Franceschetti Silvana, Lavazza Tatiana, Curia Giulia, Aracri Patrizia, Panzica Ferruccio, Sancini Giulio, Avanzini Giuliano, Magistretti Jacopo
National Neurological Institute "C. Besta", 20133 Milan; and Department of Physiological and Pharmacological Sciences, University of Pavia, 27100 Pavia, Italy.
J Neurophysiol. 2003 Apr;89(4):2101-11. doi: 10.1152/jn.00695.2002.
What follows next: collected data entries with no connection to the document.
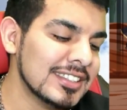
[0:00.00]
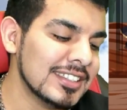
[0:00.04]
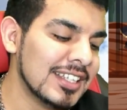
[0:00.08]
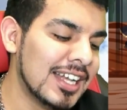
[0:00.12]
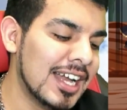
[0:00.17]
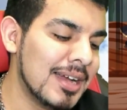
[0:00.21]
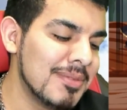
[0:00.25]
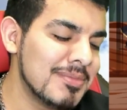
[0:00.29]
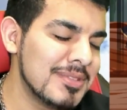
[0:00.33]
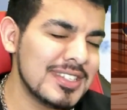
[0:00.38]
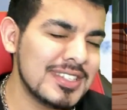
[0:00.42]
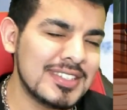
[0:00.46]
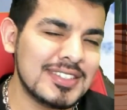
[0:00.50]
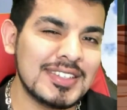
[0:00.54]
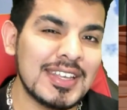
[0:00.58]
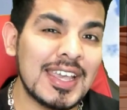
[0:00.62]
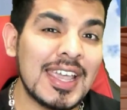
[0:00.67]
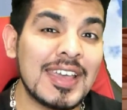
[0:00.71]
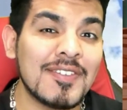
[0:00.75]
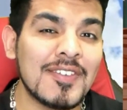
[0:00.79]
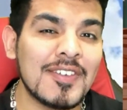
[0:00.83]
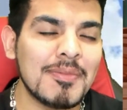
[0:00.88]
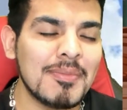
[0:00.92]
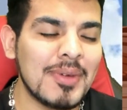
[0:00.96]
I'm just
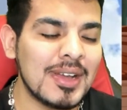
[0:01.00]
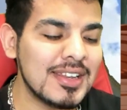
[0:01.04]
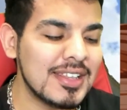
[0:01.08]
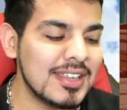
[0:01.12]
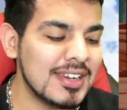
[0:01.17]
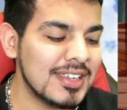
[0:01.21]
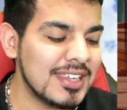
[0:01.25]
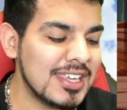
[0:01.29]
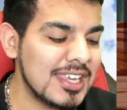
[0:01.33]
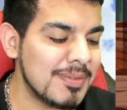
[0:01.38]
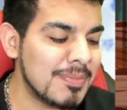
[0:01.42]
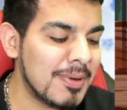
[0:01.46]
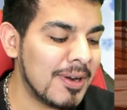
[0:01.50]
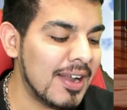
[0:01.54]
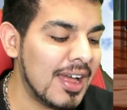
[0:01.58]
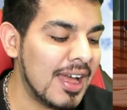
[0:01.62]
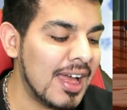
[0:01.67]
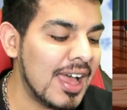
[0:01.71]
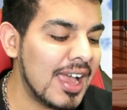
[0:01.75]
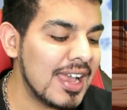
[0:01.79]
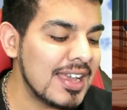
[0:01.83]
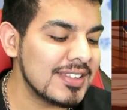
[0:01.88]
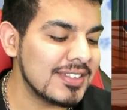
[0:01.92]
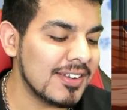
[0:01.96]
saying, we might need to keep our
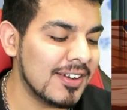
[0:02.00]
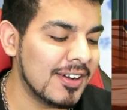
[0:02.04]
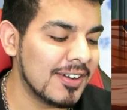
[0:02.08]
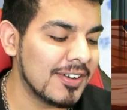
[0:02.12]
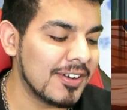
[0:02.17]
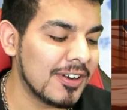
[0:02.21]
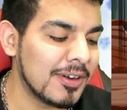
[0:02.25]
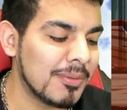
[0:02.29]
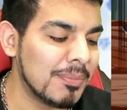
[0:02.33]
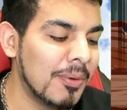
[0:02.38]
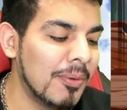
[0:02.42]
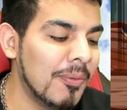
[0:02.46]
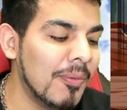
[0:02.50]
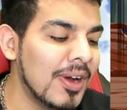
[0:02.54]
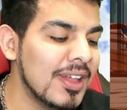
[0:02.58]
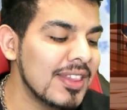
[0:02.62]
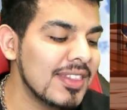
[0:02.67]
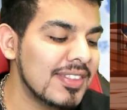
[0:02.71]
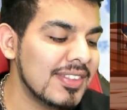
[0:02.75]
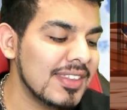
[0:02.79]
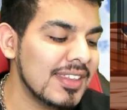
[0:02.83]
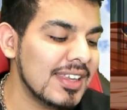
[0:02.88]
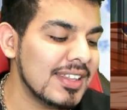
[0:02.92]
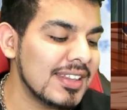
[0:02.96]
eyes on her. But
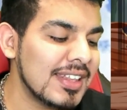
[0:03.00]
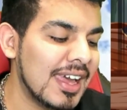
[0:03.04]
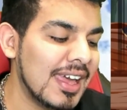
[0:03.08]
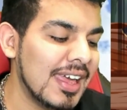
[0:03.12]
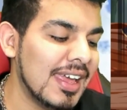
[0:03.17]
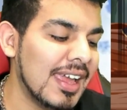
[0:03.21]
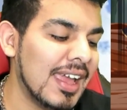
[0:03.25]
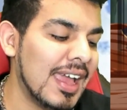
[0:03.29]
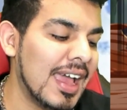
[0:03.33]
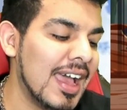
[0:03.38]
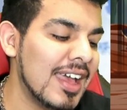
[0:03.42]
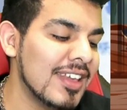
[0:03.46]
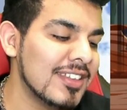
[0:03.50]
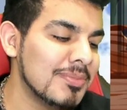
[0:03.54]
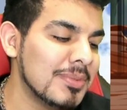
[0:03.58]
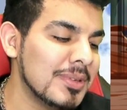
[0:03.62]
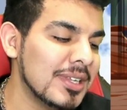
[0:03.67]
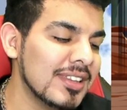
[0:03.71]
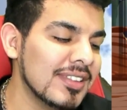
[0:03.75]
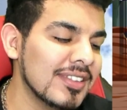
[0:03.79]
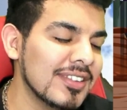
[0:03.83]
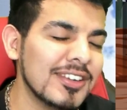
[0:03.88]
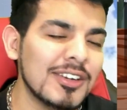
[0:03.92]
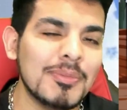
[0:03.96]
one thing that has me
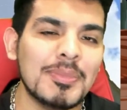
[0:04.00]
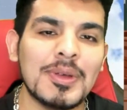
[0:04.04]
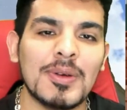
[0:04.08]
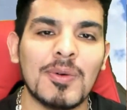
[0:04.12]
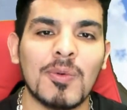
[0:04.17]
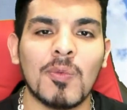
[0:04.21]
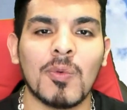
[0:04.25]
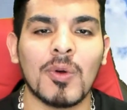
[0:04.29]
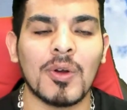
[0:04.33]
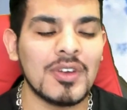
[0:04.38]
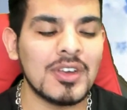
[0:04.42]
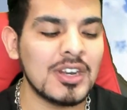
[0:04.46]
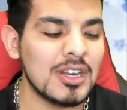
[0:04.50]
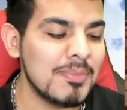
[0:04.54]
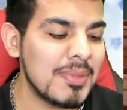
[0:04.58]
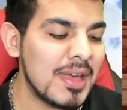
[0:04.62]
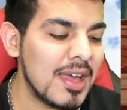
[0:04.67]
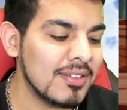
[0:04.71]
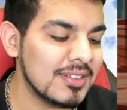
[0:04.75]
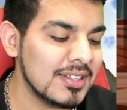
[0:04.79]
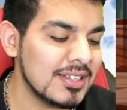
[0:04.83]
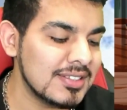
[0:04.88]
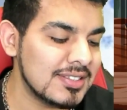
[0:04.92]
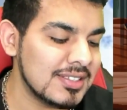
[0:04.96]
a little bit worried
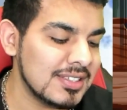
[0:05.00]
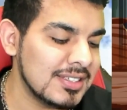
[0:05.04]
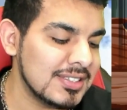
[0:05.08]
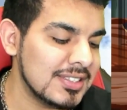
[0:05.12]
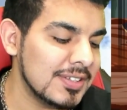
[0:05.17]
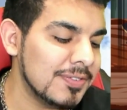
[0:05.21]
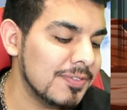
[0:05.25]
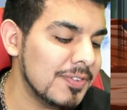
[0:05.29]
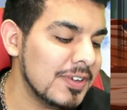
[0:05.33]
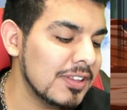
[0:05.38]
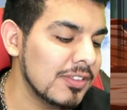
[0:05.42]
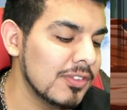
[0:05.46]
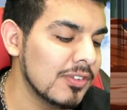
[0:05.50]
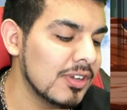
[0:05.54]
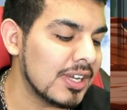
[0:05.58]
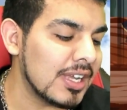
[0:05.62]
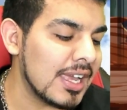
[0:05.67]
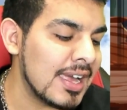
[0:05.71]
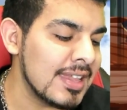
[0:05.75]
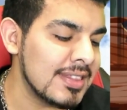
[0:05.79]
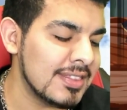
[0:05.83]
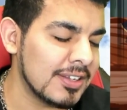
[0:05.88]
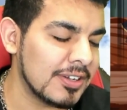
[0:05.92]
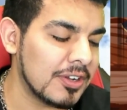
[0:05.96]
about this is if we
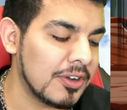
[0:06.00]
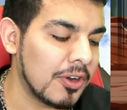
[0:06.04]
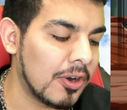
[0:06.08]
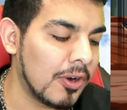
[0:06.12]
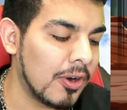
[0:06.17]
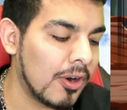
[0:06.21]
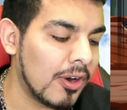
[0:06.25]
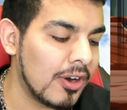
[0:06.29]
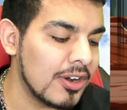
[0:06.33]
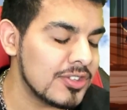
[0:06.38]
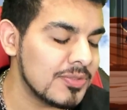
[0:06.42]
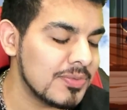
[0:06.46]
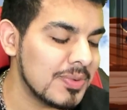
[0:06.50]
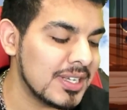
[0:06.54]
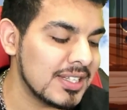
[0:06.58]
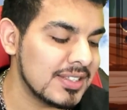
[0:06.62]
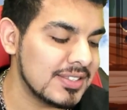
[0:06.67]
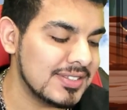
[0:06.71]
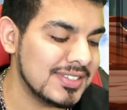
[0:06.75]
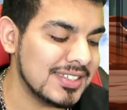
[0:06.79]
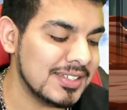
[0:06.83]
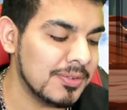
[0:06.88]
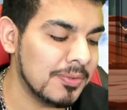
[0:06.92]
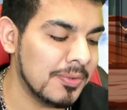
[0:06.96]
look at the cards, we can
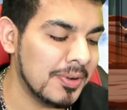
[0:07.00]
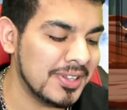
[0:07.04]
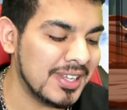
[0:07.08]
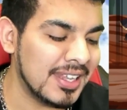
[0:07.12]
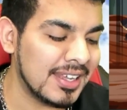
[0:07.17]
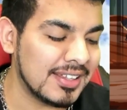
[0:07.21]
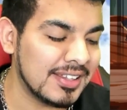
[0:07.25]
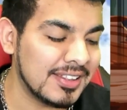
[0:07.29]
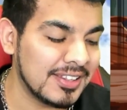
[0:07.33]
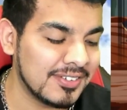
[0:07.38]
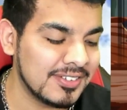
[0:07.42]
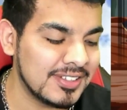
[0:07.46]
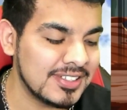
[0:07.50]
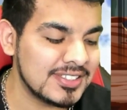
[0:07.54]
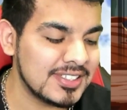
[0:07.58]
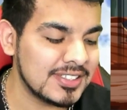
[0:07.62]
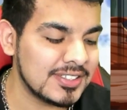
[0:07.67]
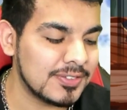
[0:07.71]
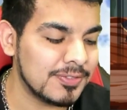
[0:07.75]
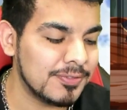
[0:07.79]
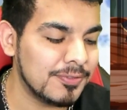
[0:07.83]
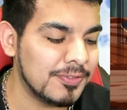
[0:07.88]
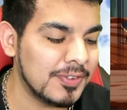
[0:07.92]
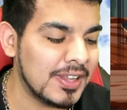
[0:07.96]
see one that clearly
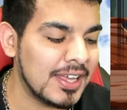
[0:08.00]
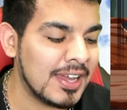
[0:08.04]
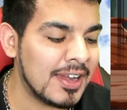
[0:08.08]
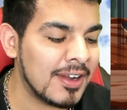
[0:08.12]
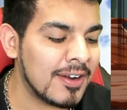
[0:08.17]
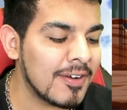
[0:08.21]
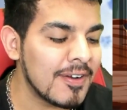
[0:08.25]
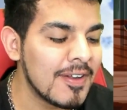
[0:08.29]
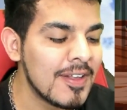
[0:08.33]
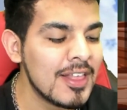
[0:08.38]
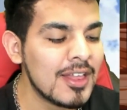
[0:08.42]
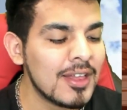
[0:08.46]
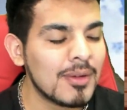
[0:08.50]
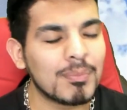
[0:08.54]
says Flare.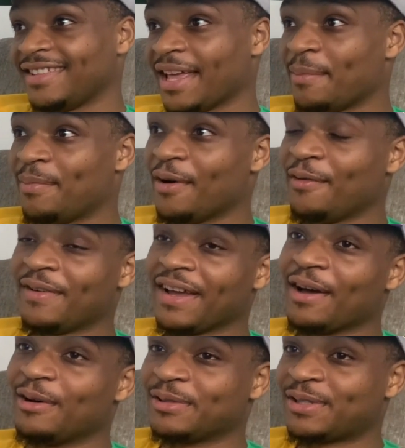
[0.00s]
They both
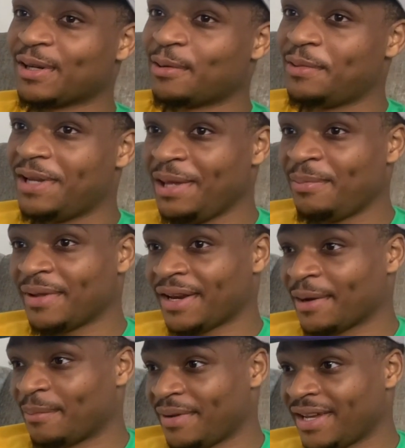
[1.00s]
can go so deep in
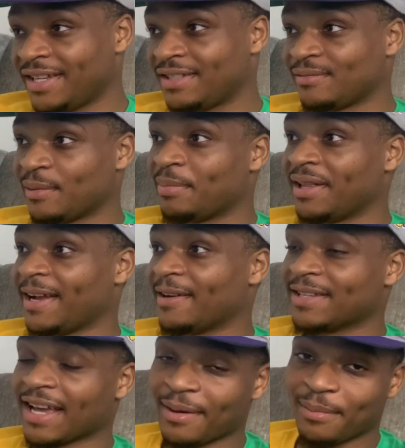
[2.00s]
their bench with
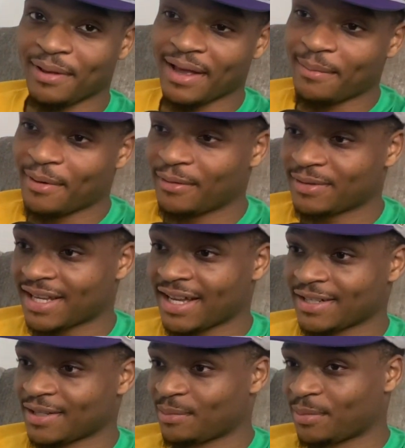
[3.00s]
players that could play both
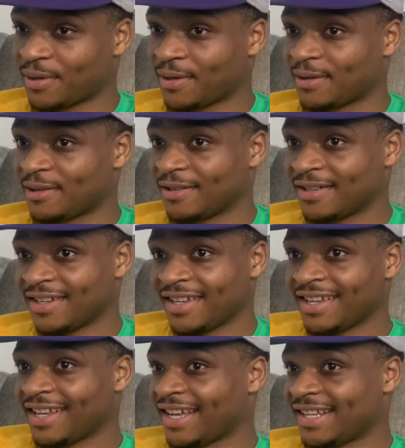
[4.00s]
sides of the ball
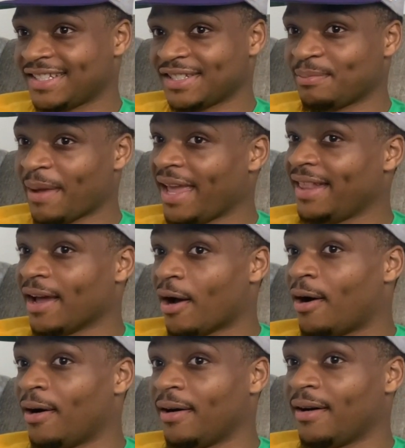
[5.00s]
and just make
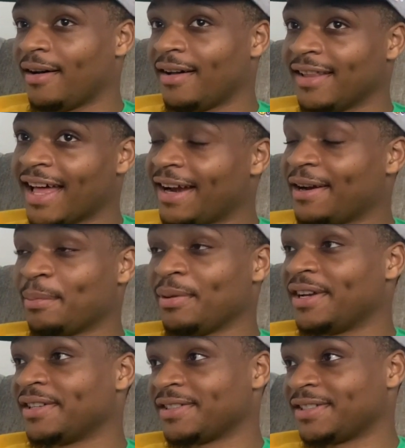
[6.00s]
a lot of their
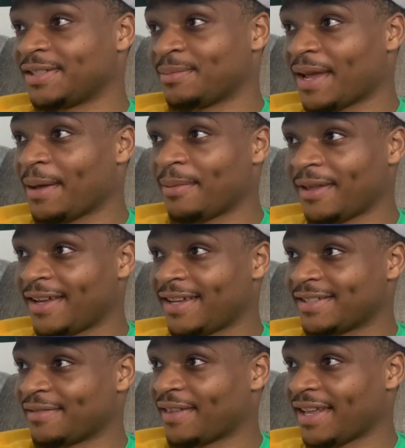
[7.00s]
players can just make
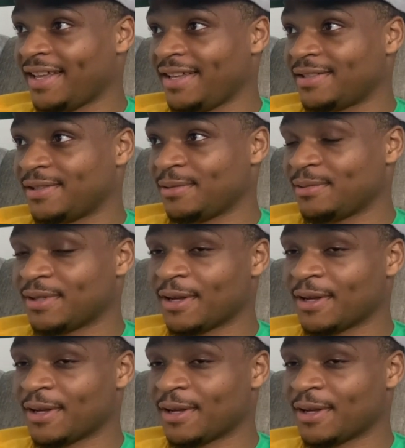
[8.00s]
plays if they need to. So,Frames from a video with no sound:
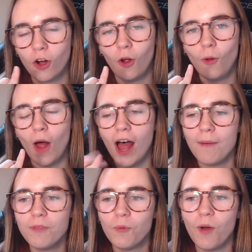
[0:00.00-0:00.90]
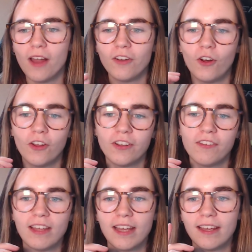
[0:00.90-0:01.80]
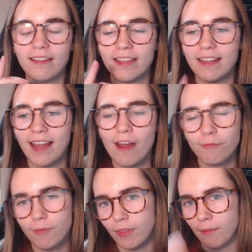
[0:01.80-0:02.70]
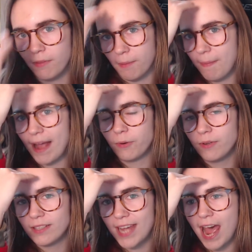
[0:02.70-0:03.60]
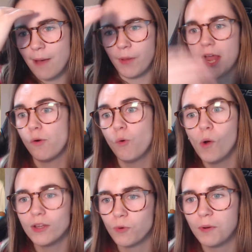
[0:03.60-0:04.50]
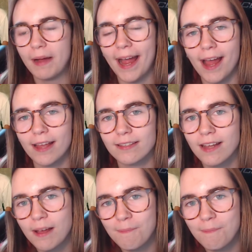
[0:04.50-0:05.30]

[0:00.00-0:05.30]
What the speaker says: cool. I'm the one on the left with the backwards cap. I always wore my hats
The ionic mechanisms underlying the termination of action-potential (AP) bursts and postburst afterhyperpolarization (AHP) in intrinsically bursting (IB) neocortical neurons were investigated by performing intracellular recordings in thin slices of rat sensorimotor cortex. The blockade of Ca(2+)-activated K(+) currents enhanced postburst depolarizing afterpotentials, but had inconsistent and minor effects on the amplitude and duration of AHPs. On the contrary, experimental conditions resulting in reduction of voltage-dependent Na(+) entry into the cells caused a significant decrease of AHP amplitude. Slice perfusion with a modified artificial cerebrospinal fluid in which LiCl (40 mM) partially replaced NaCl had negligible effects on the properties of individual APs, whereas it consistently increased burst length and led to an approximately 30% reduction in the amplitude of AHPs following individual bursts or short trains of stimulus-induced APs. Experiments performed by partially replacing Na(+) ions with choline revealed a comparable reduction in AHP amplitude associated with an inhibition of bursting activity. Moreover, in voltage-clamp experiments carried out in both in situ and acutely isolated neurons, partial substitution of extracellular NaCl with LiCl significantly and reversibly reduced the amplitude of K(+) currents evoked by depolarizing stimuli above-threshold for Na(+)-current activation. The above effect of Na(+)-to-Li(+) substitution was not seen when voltage-gated Na(+) currents were blocked with TTX, indicating the presence of a specific K(+)-current component activated by voltage-dependent Na(+) (but not Li(+)) influx. The above findings suggest that a Na(+)-activated K(+) current recruited by the Na(+) entry secondary to burst discharge significantly contributes to AHP generation and the maintenance of rhythmic burst recurrence during sustained depolarizations in neocortical IB neurons.
通过在大鼠感觉运动皮层薄片上进行细胞内记录,研究了内在爆发性(IB)新皮层神经元中动作电位(AP)爆发终止和爆发后超极化(AHP)的离子机制。Ca(2+)激活的K(+)电流的阻断增强了爆发后的去极化后电位,但对AHP的幅度和持续时间有不一致且较小的影响。相反,导致电压依赖性Na(+)进入细胞减少的实验条件会使AHP幅度显著降低。用LiCl(40 mM)部分替代NaCl的改良人工脑脊液灌注薄片,对单个AP的特性影响可忽略不计,而它持续增加爆发长度,并导致单个爆发或短串刺激诱发的AP后的AHP幅度降低约30%。用胆碱部分替代Na(+)离子进行的实验显示,AHP幅度有类似降低,同时爆发活动受到抑制。此外,在原位和急性分离神经元中进行的电压钳实验中,用LiCl部分替代细胞外NaCl显著且可逆地降低了高于Na(+)电流激活阈值的去极化刺激诱发的K(+)电流幅度。当用TTX阻断电压门控Na(+)电流时,未观察到上述Na(+)到Li(+)替代的效应,表明存在由电压依赖性Na(+)(而非Li(+))内流激活的特定K(+)电流成分。上述发现表明,由爆发放电继发的Na(+)进入募集的Na(+)激活K(+)电流对新皮层IB神经元持续去极化期间AHP的产生和节律性爆发复发的维持有显著贡献。